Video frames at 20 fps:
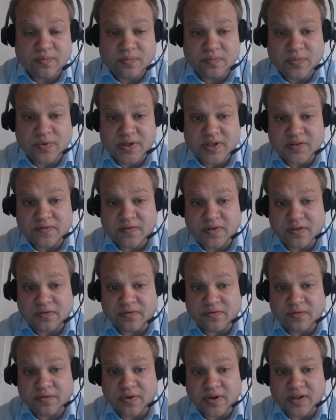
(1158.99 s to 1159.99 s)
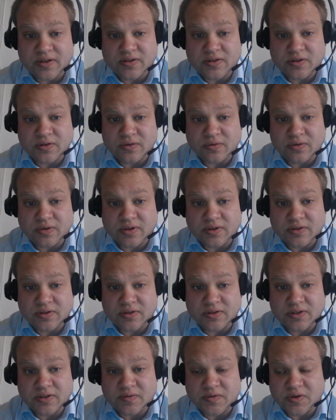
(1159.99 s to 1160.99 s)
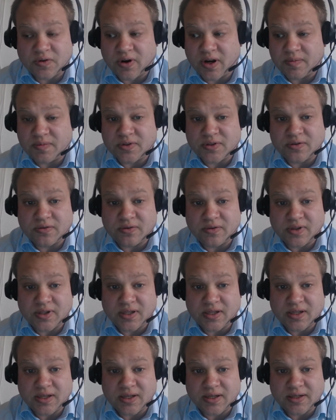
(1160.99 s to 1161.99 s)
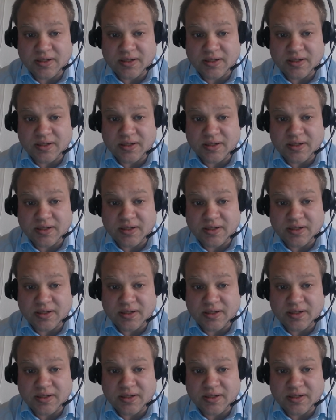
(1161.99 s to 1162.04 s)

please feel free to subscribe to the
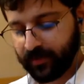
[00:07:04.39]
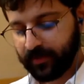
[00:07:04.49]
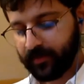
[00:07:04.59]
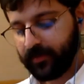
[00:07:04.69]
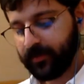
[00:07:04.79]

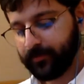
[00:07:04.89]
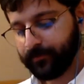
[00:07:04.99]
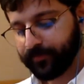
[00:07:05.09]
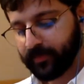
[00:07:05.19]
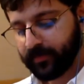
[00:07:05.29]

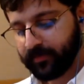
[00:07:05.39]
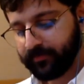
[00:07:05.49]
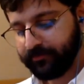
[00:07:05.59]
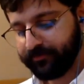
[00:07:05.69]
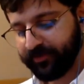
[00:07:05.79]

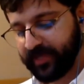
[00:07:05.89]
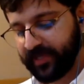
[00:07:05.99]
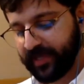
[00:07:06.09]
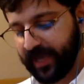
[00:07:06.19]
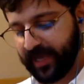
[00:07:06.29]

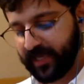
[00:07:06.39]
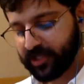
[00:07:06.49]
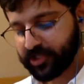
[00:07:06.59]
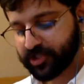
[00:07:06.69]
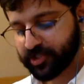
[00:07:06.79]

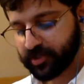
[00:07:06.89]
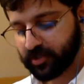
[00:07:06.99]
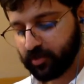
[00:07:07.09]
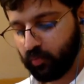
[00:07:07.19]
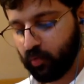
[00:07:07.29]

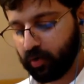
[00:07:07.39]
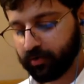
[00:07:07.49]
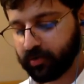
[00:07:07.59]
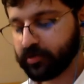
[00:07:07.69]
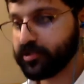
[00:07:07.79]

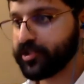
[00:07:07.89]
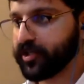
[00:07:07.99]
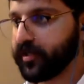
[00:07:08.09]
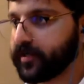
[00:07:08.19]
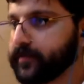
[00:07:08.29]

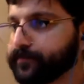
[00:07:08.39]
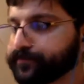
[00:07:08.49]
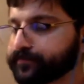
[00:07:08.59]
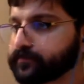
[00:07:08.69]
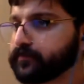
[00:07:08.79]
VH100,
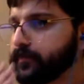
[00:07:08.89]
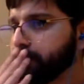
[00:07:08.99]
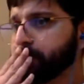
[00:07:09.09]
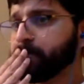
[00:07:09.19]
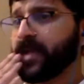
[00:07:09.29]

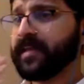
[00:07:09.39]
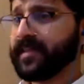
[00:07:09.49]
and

+ + + + +

• [Exercise directions]
Find the line that contains "[00:07:06.69]" and repeat it, along with every line after it to the end of the data, exactly; drop the pictures.

• [Solution to the exercise]
[00:07:06.69]
[00:07:06.79]

[00:07:06.89]
[00:07:06.99]
[00:07:07.09]
[00:07:07.19]
[00:07:07.29]

[00:07:07.39]
[00:07:07.49]
[00:07:07.59]
[00:07:07.69]
[00:07:07.79]

[00:07:07.89]
[00:07:07.99]
[00:07:08.09]
[00:07:08.19]
[00:07:08.29]

[00:07:08.39]
[00:07:08.49]
[00:07:08.59]
[00:07:08.69]
[00:07:08.79]
VH100,
[00:07:08.89]
[00:07:08.99]
[00:07:09.09]
[00:07:09.19]
[00:07:09.29]

[00:07:09.39]
[00:07:09.49]
and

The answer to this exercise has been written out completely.